* WHAT TO WORK ON: In the records below, find the line containing "[00:00:56.65]" and the line containing "[00:00:58.15]". Give again exactly those lines and every line between them, omitting the pictures.
◇ ◇ ◇
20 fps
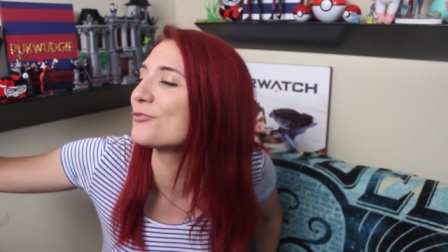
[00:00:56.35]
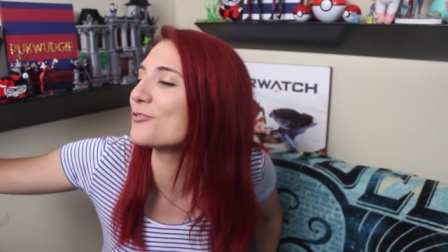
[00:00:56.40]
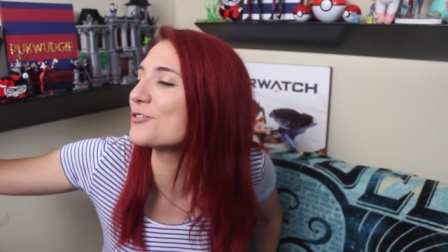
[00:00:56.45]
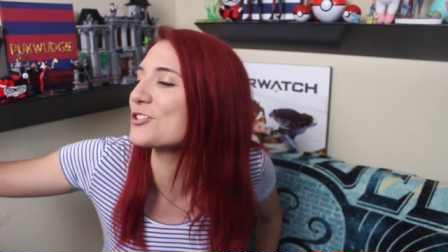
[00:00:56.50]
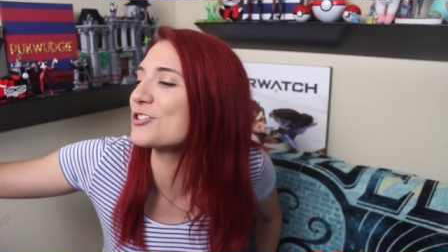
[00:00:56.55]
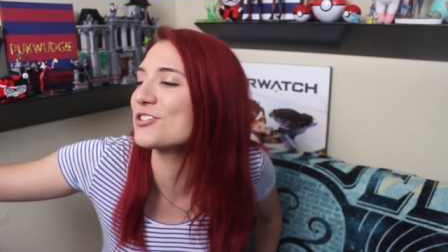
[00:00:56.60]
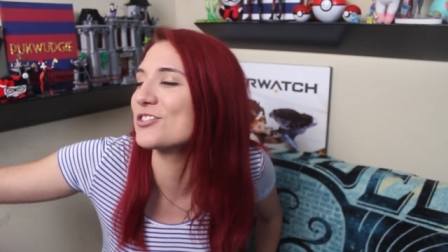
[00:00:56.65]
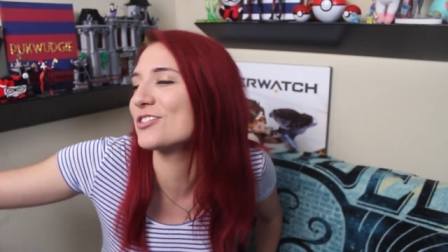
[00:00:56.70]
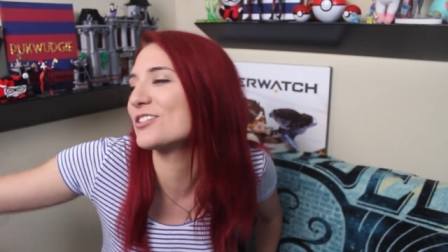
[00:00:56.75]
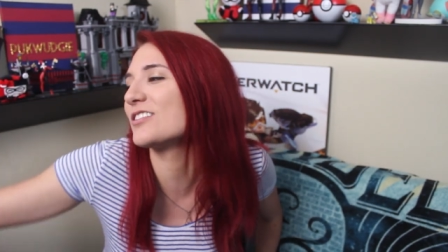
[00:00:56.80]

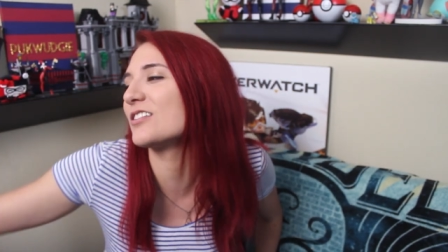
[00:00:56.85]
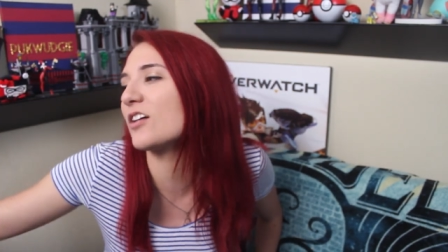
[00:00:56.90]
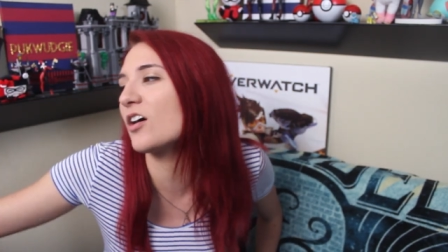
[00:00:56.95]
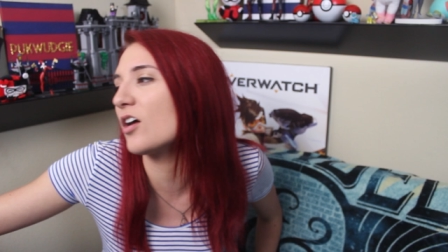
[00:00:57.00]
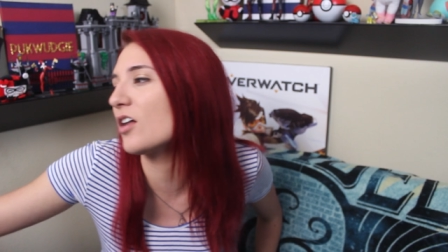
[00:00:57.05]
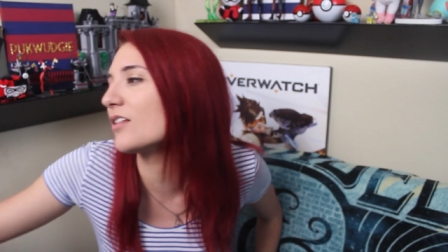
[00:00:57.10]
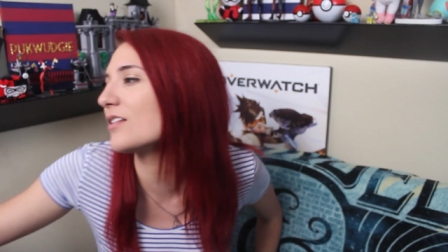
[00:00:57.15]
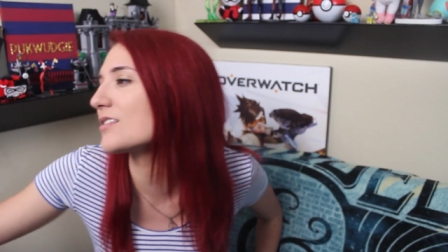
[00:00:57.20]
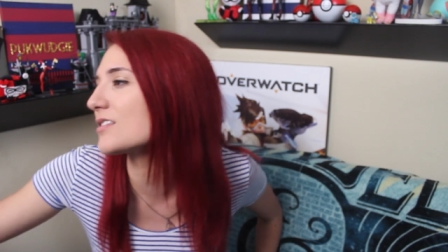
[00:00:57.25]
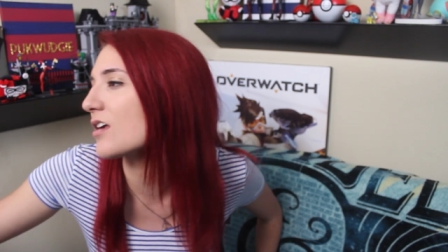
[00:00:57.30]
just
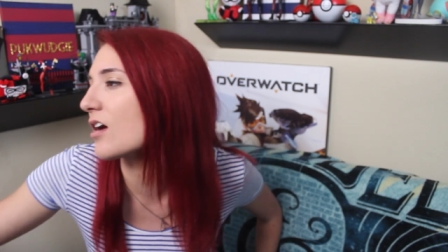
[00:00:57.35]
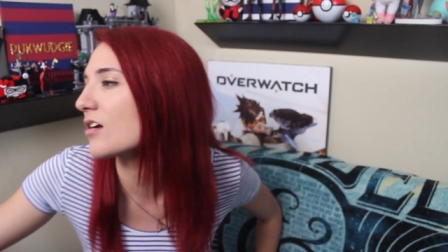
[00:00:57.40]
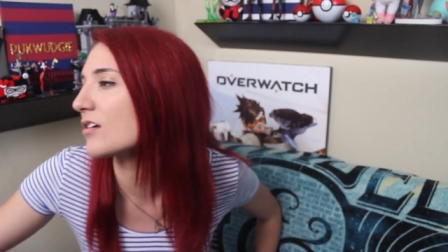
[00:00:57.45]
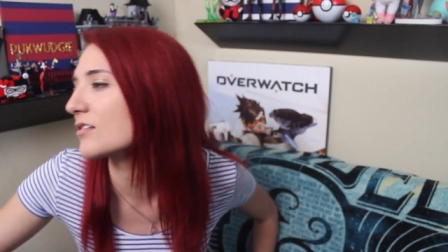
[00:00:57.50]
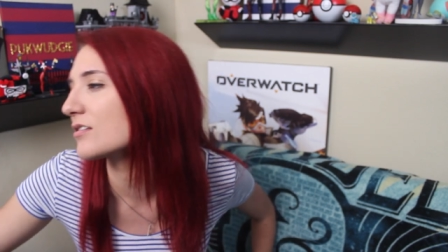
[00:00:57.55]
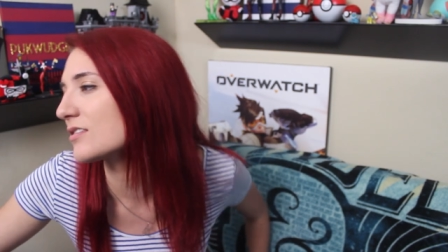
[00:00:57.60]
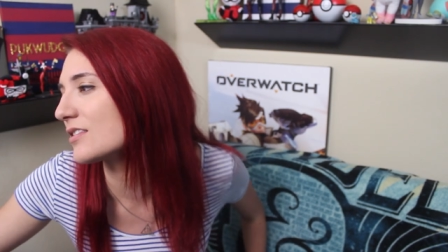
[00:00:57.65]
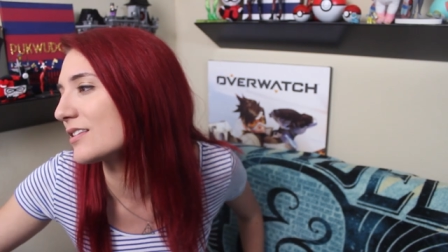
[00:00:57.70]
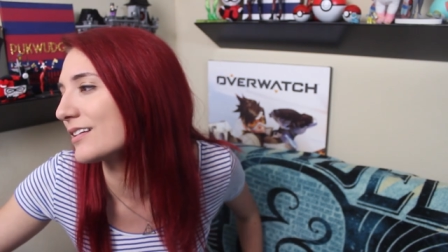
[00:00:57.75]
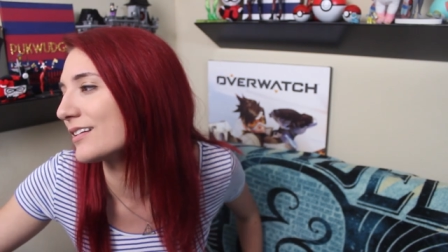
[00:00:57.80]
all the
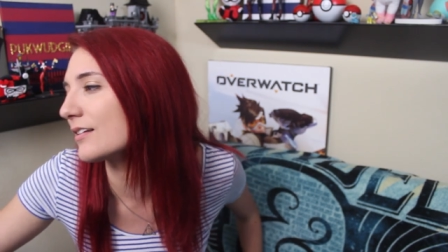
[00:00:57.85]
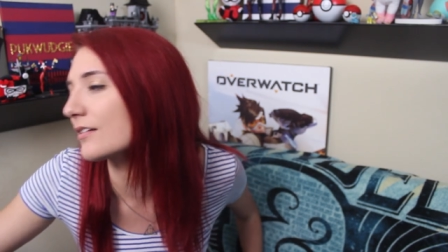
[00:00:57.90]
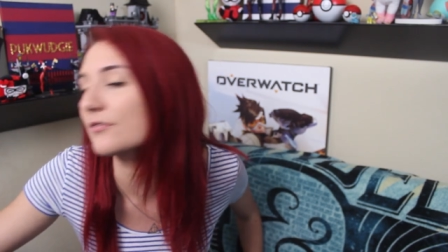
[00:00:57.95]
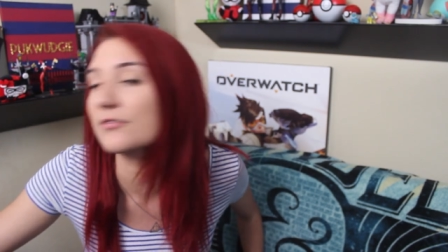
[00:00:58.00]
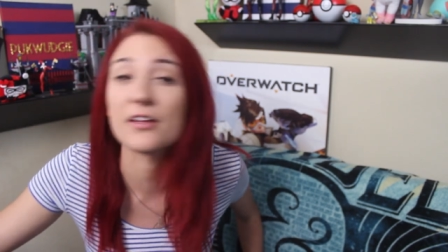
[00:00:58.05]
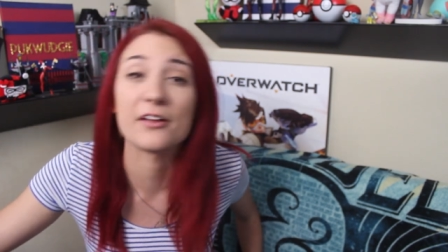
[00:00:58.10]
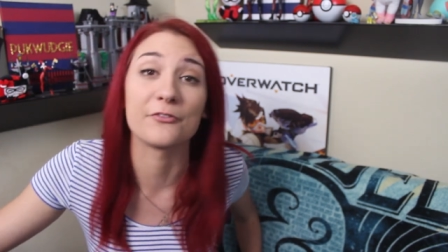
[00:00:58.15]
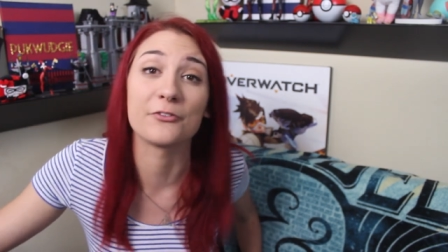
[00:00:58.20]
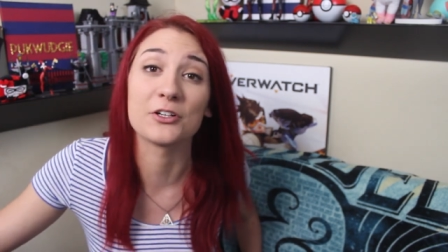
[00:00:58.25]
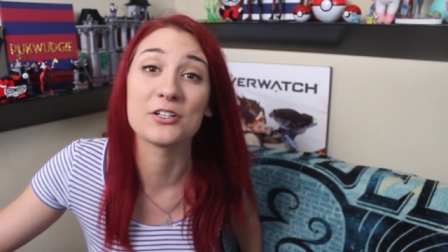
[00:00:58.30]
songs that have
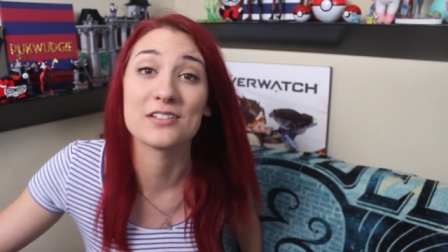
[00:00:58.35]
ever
◇ ◇ ◇
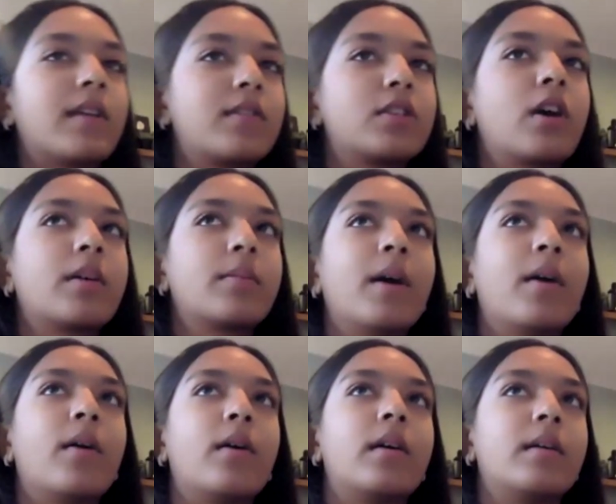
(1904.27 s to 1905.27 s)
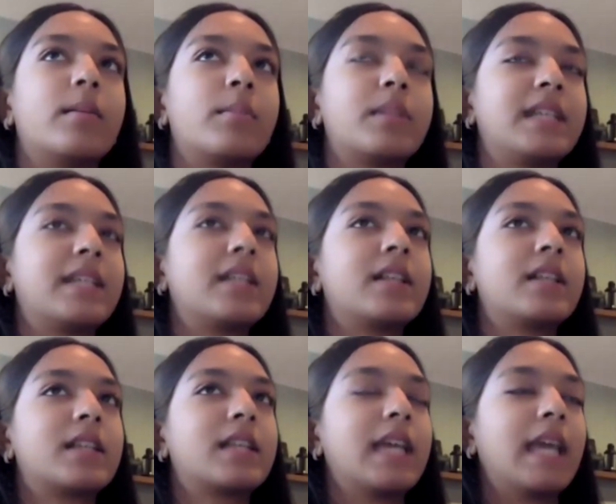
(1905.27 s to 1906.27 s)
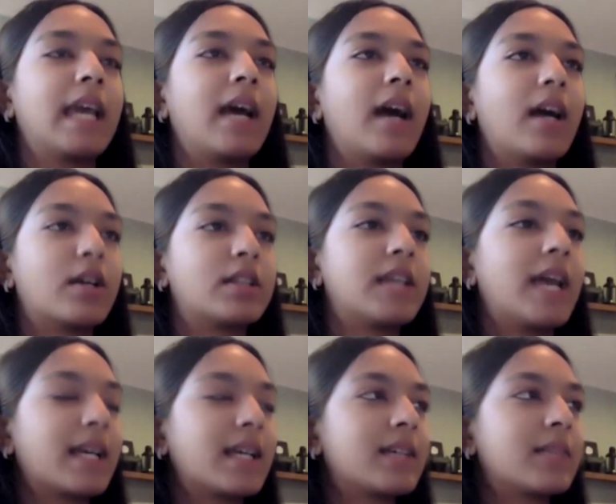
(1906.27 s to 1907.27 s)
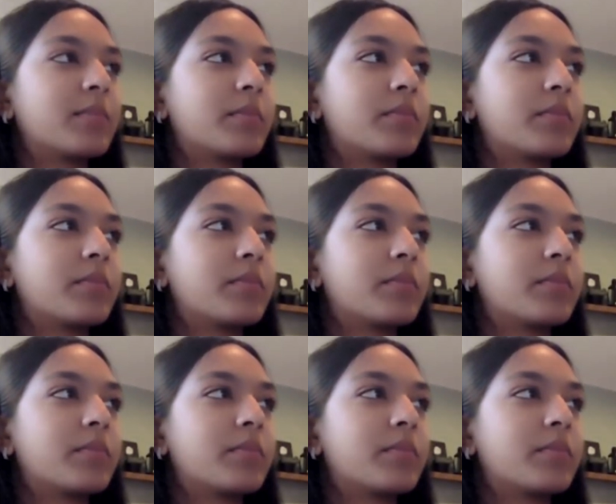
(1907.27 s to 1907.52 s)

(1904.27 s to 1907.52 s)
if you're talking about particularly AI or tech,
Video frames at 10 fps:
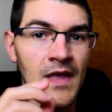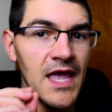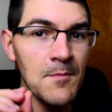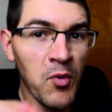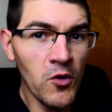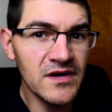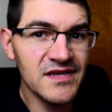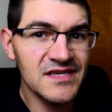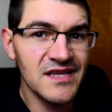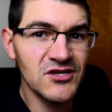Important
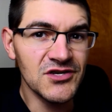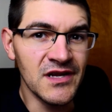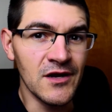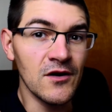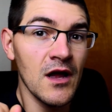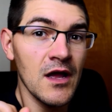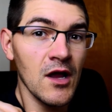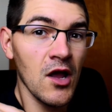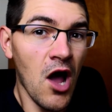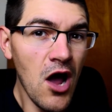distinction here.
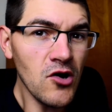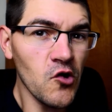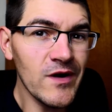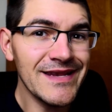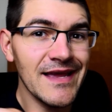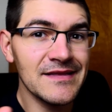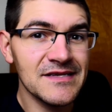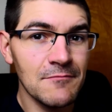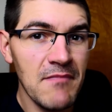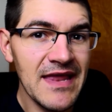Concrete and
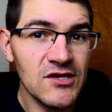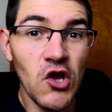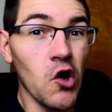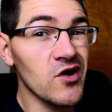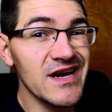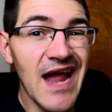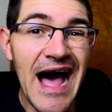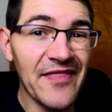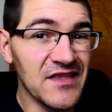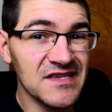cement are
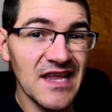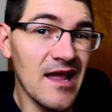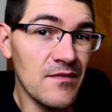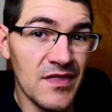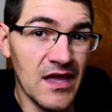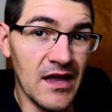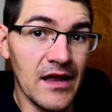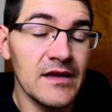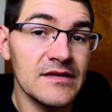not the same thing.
◇ ◇ ◇
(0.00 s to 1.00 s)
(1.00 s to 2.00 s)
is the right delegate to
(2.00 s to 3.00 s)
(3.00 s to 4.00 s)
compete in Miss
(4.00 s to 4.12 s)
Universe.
◇ ◇ ◇
* THE ANSWER:
[00:00:56.65]
[00:00:56.70]
[00:00:56.75]
[00:00:56.80]

[00:00:56.85]
[00:00:56.90]
[00:00:56.95]
[00:00:57.00]
[00:00:57.05]
[00:00:57.10]
[00:00:57.15]
[00:00:57.20]
[00:00:57.25]
[00:00:57.30]
just
[00:00:57.35]
[00:00:57.40]
[00:00:57.45]
[00:00:57.50]
[00:00:57.55]
[00:00:57.60]
[00:00:57.65]
[00:00:57.70]
[00:00:57.75]
[00:00:57.80]
all the
[00:00:57.85]
[00:00:57.90]
[00:00:57.95]
[00:00:58.00]
[00:00:58.05]
[00:00:58.10]
[00:00:58.15]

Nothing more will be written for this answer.